I think there are 'limits' - both from an individual talent perspective, as well as a time (or maybe better said, a 'choice') perspective. The time element is more of what I view as a factor in most peoples lives - Earning a living, family time, cutting the grass, picking the weeds  ... But I guess you _could_ ask - 'If everyone had endless time to practice (and practiced endlessly), and directed all of their energy towards becoming an expert at the game of golf, would everyone's game rise to the level of the best players in the world? (choose your golf hero here)..

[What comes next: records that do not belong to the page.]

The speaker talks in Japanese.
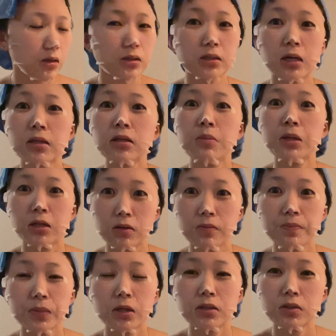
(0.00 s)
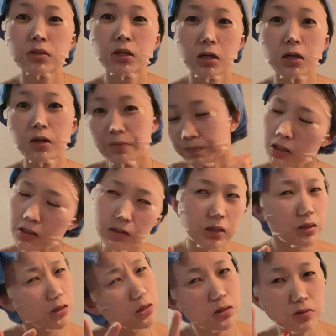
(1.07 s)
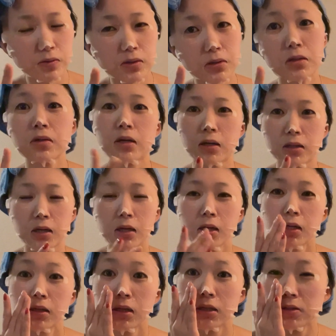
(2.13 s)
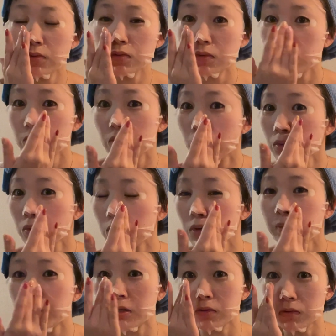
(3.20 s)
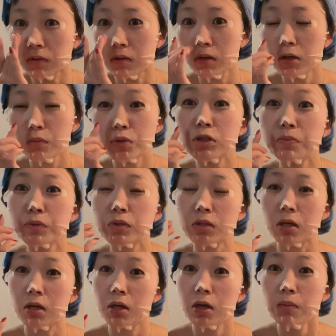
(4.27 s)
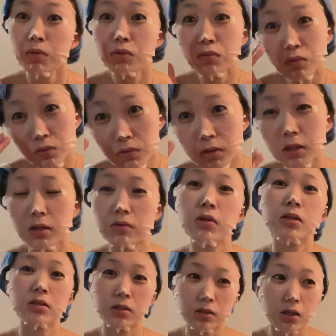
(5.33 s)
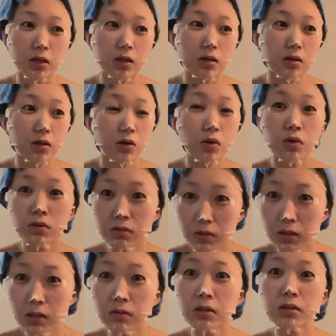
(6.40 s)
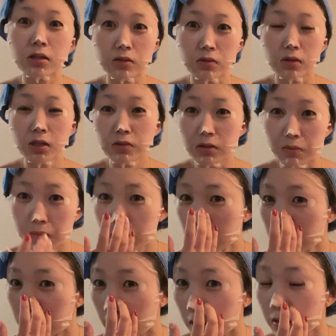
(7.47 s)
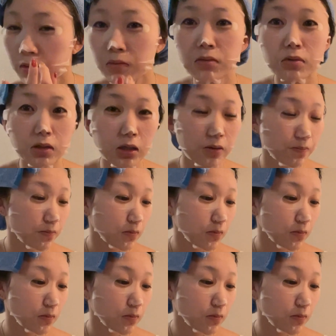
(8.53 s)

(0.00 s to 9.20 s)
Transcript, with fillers: 使ってみたの。そしたら、1日2日ぐらいかな。で、その、この小鼻のプツプツが、ほっとろってなくなっちゃって、本当になくなったの。後で見せるね。本当に。で、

I just don't believe everyone's game would. I think some portion would - those with the inherent ability of hitting a golf ball extremely well - again and again, and have the amazing touch around the greens to turn two shots into one.. I guess I just believe that some folks are going to be better at some things than others - It's what makes the world go-'round!! :dunno: 

I could be wrong... Interesting question. I predict you'll get down to a 4!!
Swami Jim


----------



## Thumperfive (Apr 17, 2006)

I think the limit really is what you put on yourself - if you want to play professionally you need to seriously apply yourself and put time in, possibly quitting your job and all that. If you do that, you might make it as a pro.

but you won't know until you try.


----------



## scott.cant.putt (Apr 20, 2006)

thanks a lot guys for yur advise i am planning to take a few years out of school and work in a pro shop at my local club therfore i can practise like mad and try and get down to 4 handicap so i can go to the university i want


----------



## white_tiger_137 (Mar 23, 2006)

Everyone has limitations, but no one, not Arnie, not Jack, not Tiger, has ever reached them. No one has ever been so good that they could not possibly have improved. If everyone had 10 hours a day to devote to golf, we would all be playing to scratch. If you want to play to a 4 handicap, do it. But realize that it will take a LOT of practice and a LOT of playing. (Not that playing a lot of golf is a BAD thing. )


----------



## Thumperfive (Apr 17, 2006)

being devoted is a good thing - but stay realistic about your situation and remember that everyone does have a bad day here and there!


----------



## Michael311 (Apr 15, 2006)

I think the concept is much like becoming successful music artist. You either have to be wealthy or a bum, so you can devote most of your time.


----------